Marv Nutting was a “bird dog’’ scout in Brainerd working with Slapnicka. He had seen Stigman pitch and told Slapnicka that he should make the trip north from Cy’s home in Iowa to take a look.i

When Marv called, Cy listened, since it was Nutting who was managing the semi-pro Brainerd Braves in 1952, and called Slapnicka and told him to get to Brainerd quick and sign a Braves’ lefthander named Herb Score. And all Score was going to be before getting hitting in the face by a line drive in May 1957 off the bat of the Yankees’ Gil McDougald was the American League’s version of Sandy Koufax.

Without Stigman’s knowledge, Slapnicka had watched Dick pitch an early-season town game for Callaway. Dick went the first seven of a nine-inning game and struck out 21 consecutive batters.

Slapnicka went to visit the folks in Nimrod and asked permission to make an offer to their son. “I was going to make $200 a month as long as I could stay with an Indians farm club,’’ Stigman said. “That was more than $185 a month, and I wanted to play baseball, give it a try,’’

Stigman wss a 6-foot-3 lefthander with a good fastball. A curveball was his second pitch. Later, he developed a changeup that was called a “slip pitch.’’ It was gripped in the hand, a variation of the palm ball.

He had control problems for two minor league seasons and was told by Cleveland’s scouting director in the spring of 1956, “Dick, if you don’t do something this season, I think you should go home and look for a job.’’

Stigman, now 20, went to Vidalia, Ga. in the Class D Georgia State League, and went 17-9 with a 1.44 ERA and 213 innings pitched. That was the breakthrough, and in 1960, he was a rookie with Cleveland, pitching as a fifth starter and reliever, which became a familiar role for him

The numbers for that rookie season weren’t outstanding, but one person the 24-year-old lefthander impressed was Al Lopez, the manager of the Chicago White Sox. Lopez was managing the American League All-Stars and selected Stigman as one of his pitchers.

This was the ridiculous period (1959 to 1962) when two All-Star Games were played in the summer. In 1960, the first was in Kansas City on July 11; the second was two days later in Yankee Stadium. Stigman didn’t get to pitch in either game, but he did meet the game’s greats.

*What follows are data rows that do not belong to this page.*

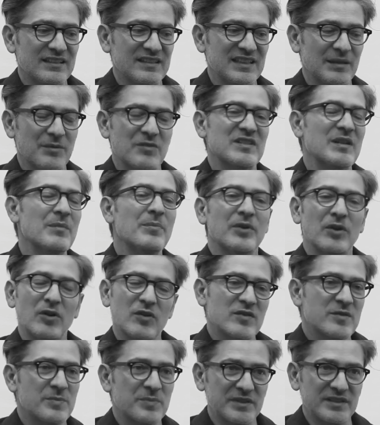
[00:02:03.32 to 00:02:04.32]
siamo sempre
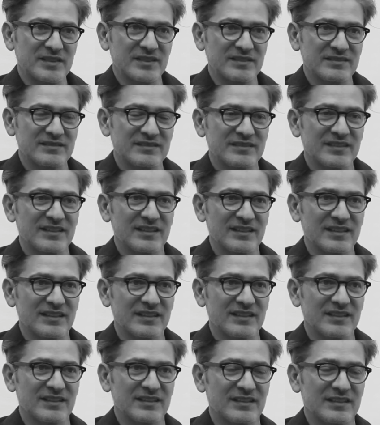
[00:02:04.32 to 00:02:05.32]
ospiti
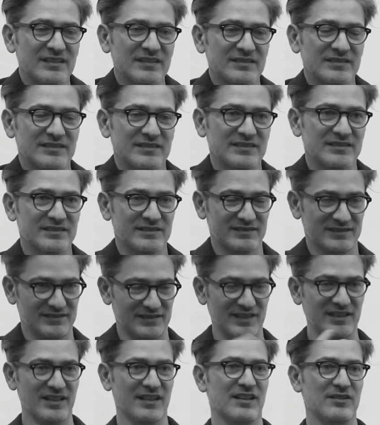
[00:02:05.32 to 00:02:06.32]
della,
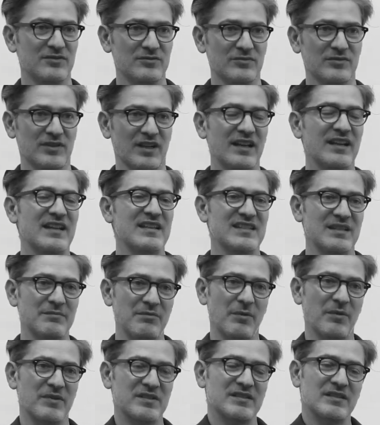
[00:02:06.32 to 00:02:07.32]
della natura, anche se
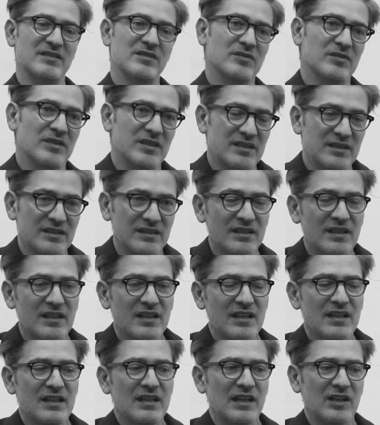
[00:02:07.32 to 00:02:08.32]
abbiamo la sensazione di
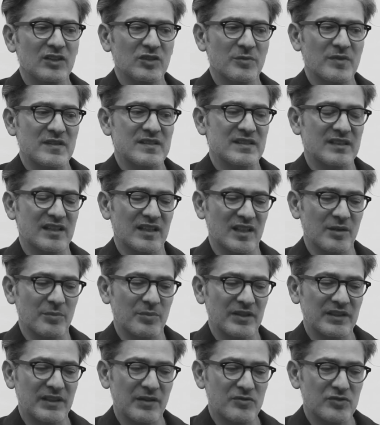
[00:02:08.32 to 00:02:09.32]
domesticarla,
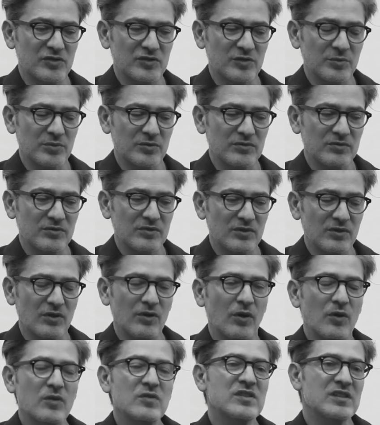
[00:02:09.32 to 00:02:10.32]
perché a un certo punto
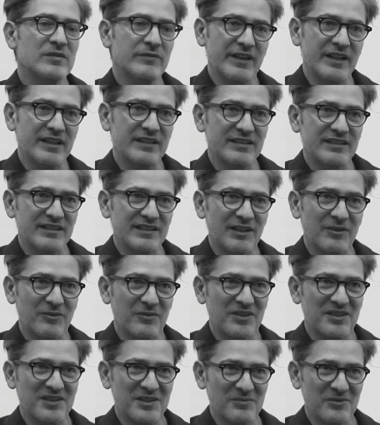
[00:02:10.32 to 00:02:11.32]
o si vendica in
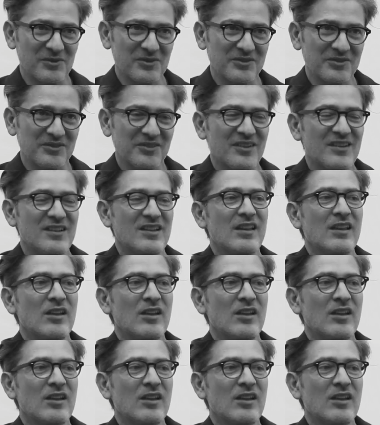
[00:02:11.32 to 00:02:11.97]
qualche modo,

Two years later, on April 2, 1962, the Twins traded pitcher Pedro Ramos to Cleveland for Stigman and first baseman Vic Power. Stigman had four years with the Twins, including being a full-time starter in 1963 and 1964, and a spot starter and reliever with the 1965 World Series team.

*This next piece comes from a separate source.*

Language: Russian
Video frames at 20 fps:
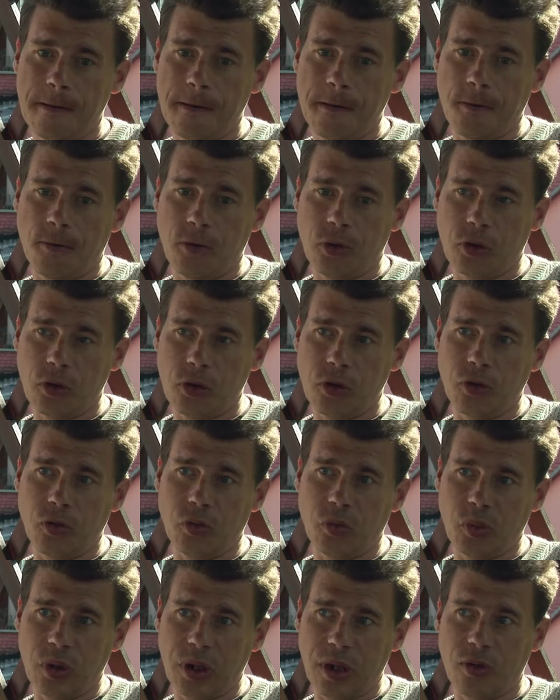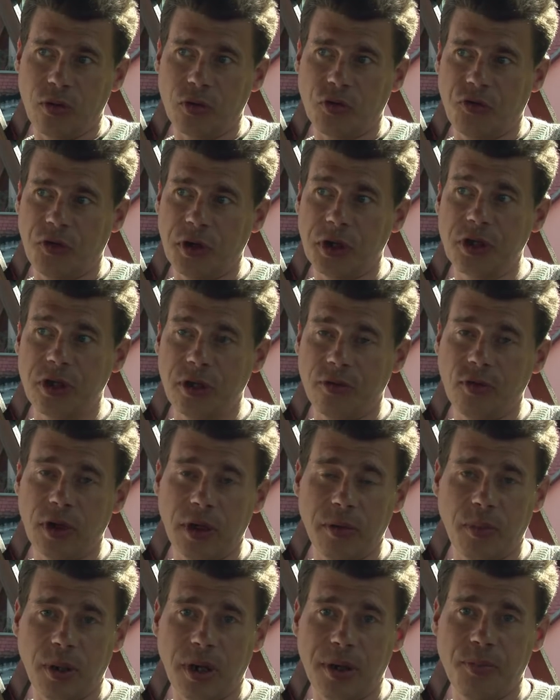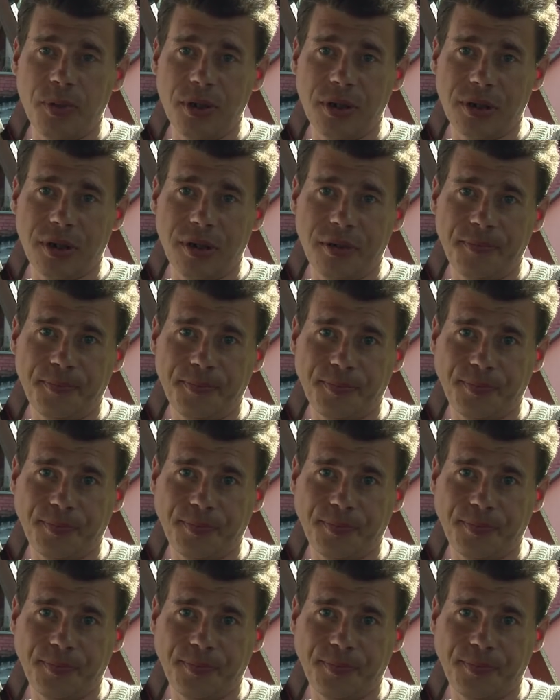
В итоге у меня вот фиктивная прописка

Stigman also was sharing an apartment with Stange and Rich Rollins at Sibley Manor on West Seventh in St. Paul. It was well-located to the airport and home to many flight attendants.

“That was a great place,’’ Stigman said. “My wife Patti was flying for United and we met there. Rich Rollins also met his wife Lynn there.’’

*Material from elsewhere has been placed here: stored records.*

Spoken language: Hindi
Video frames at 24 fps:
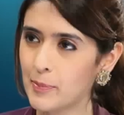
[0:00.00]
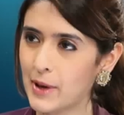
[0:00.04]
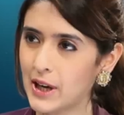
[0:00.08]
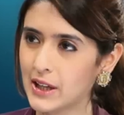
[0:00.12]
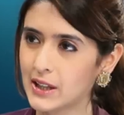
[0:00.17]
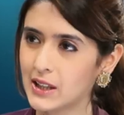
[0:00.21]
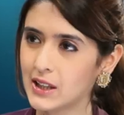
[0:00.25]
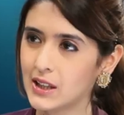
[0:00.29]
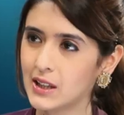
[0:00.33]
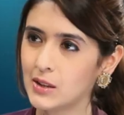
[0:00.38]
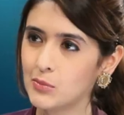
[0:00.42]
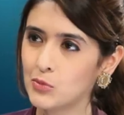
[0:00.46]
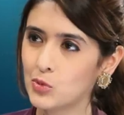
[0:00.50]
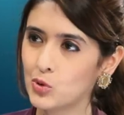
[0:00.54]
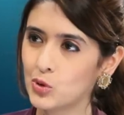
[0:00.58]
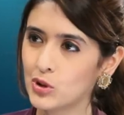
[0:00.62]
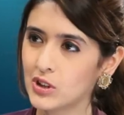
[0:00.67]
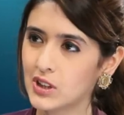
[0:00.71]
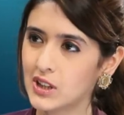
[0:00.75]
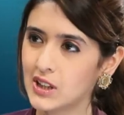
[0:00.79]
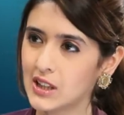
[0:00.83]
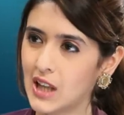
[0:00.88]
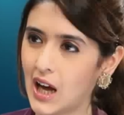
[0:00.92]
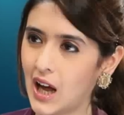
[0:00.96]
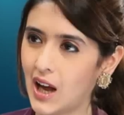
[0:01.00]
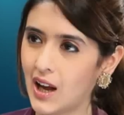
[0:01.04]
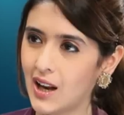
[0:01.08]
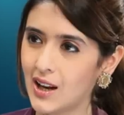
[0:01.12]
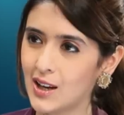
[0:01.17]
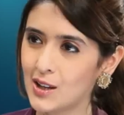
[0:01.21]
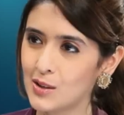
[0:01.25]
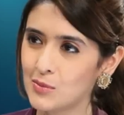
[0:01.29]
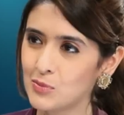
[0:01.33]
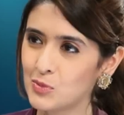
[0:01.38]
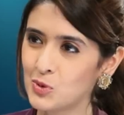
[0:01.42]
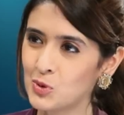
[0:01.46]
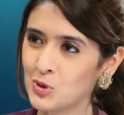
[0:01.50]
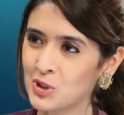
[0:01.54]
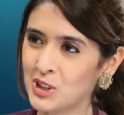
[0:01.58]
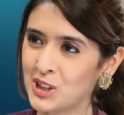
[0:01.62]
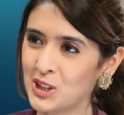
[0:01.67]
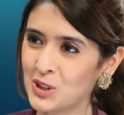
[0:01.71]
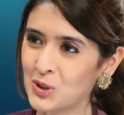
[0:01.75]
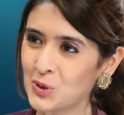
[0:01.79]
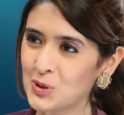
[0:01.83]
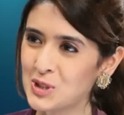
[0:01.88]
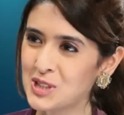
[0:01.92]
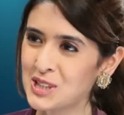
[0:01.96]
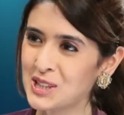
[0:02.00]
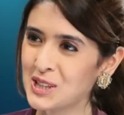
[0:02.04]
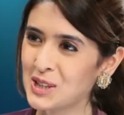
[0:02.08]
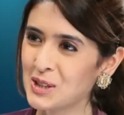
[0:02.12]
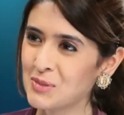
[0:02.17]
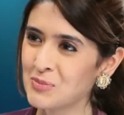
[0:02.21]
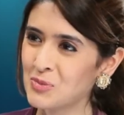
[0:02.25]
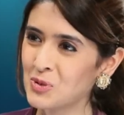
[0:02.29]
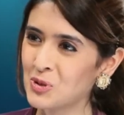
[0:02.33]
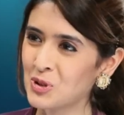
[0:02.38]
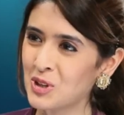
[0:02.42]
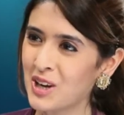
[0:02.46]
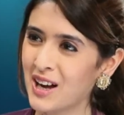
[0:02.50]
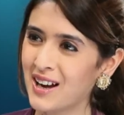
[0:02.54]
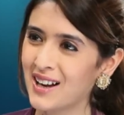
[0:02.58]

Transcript: पानी मूंग की दाल मूंग की रोटी मूंग का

Dick and Patti have been married for 55 years and still live in Burnsville. His brothers Al and Dave, two more terrific ballplayers, live in Perham and Wadena. And the Nimrod Gnats of the Lake and Pine League play their games at Stigman Field, named in honor of that baseball family.

“It’s a nice little ballpark,’’ Stigman said. “Nimrod’s still going. I think there are 70 people now.’’

The “Nimrod’’ jokes were endless, of course, as Stigman made his way through a baseball career, since most people considered the word of the dork/dimwit family.

“It comes from a figure in the Bible,’’ Stigman said. “Nimrod was a mighty hunter.’’

That would make Cy Slapnicka a definite Nimrod, I’d say.